Adaptive Physics-Guided Transfer Learning Model for Predictive Maintenance
Prayas Lohalekar, Twinkle Joshi, Kavitha Thiyagarajan, A C Ramachandra, Zahrah Sataar
Abstract
Hybrid Digital Twins (HDT), which combine physics-based Reduced-Order Models (ROM), have shown strong promise for the predictive maintenance of rotating machinery by enabling realistic synthetic data generation and real-time fault and Remaining Useful Life (RUL) inference. However, existing HDT implementations often require extensive recalibration for each new asset, which limits the domain generalization and practical deployment across various motor types. Hence, this study proposes Adaptive Physics-Guided Transfer Learning (APG-TL) to enable physically consistent adaptation of HDT-based predictive maintenance. Initially, a compact physics ROM through Finite Element Analysis (FEA) and model-order reduction was developed to capture electromagnetic and mechanical dynamics.
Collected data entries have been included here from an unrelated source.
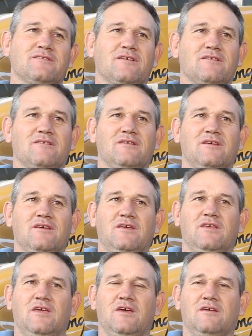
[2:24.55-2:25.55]
So
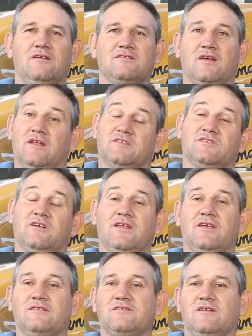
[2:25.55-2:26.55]
yeah, so no,
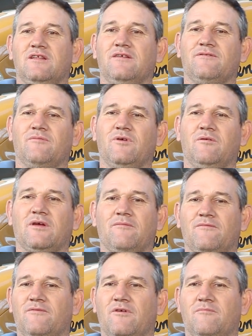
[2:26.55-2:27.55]
certainly from where we
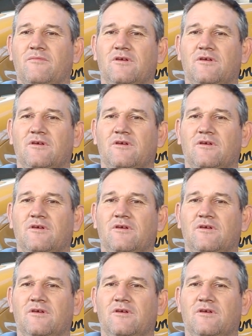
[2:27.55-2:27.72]
come from,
Subsequently, a One-Dimensional Convolutional Neural Network (1D-CNN) encoder was trained on combined ROM-generated synthetic runs and source hardware data. Furthermore, the ROM for a new target asset is calibrated using Bayesian parameter estimation to fit the physical parameters. Next, unsupervised Domain-Adversarial Adaptation (DANN) is employed to align the encoder features to target operations while enforcing a physics-consistency regularizer. Finally, online ROM parameter updates were deployed with occasional few-shot finetuning for the continuous real-time prediction of faults and loweffort adaptation. The proposed APG-TL achieved better results in terms of accuracy (96.54%) than the existing DT with RUL estimation (DT-RUL).